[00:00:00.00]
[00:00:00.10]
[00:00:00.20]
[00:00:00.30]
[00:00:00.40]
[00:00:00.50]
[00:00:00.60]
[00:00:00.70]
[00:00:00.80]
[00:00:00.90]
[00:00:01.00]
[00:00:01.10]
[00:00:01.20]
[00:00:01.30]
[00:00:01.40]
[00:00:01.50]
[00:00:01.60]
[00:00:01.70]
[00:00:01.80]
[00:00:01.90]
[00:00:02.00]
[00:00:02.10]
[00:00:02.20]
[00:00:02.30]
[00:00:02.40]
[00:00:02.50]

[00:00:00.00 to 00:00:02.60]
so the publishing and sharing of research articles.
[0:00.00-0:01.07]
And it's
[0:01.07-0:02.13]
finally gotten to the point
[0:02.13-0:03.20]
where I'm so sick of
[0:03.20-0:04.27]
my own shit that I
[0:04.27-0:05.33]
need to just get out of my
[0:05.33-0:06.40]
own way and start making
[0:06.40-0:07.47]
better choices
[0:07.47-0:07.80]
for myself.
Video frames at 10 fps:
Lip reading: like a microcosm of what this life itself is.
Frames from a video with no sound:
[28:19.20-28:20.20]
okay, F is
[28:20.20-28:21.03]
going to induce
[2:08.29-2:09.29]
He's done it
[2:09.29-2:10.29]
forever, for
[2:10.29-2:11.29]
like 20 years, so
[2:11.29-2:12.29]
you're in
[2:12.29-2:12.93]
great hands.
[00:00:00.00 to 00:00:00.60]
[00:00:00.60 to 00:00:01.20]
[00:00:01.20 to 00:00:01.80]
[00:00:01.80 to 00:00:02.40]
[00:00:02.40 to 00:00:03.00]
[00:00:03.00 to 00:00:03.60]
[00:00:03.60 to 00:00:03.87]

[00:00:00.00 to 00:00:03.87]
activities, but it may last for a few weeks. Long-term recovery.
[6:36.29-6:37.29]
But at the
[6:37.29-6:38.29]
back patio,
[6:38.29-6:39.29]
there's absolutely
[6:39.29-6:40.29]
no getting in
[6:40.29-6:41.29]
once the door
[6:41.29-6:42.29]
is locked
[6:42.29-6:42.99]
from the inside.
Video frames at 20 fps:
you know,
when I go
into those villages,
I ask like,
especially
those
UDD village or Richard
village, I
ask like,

Problem details =
The line containing "[6:37.29-6:38.29]" marks where to begin; copy it and every later line exactly, through the end of the data.

Task output =
[6:37.29-6:38.29]
back patio,
[6:38.29-6:39.29]
there's absolutely
[6:39.29-6:40.29]
no getting in
[6:40.29-6:41.29]
once the door
[6:41.29-6:42.29]
is locked
[6:42.29-6:42.99]
from the inside.
Video frames at 20 fps:
you know,
when I go
into those villages,
I ask like,
especially
those
UDD village or Richard
village, I
ask like,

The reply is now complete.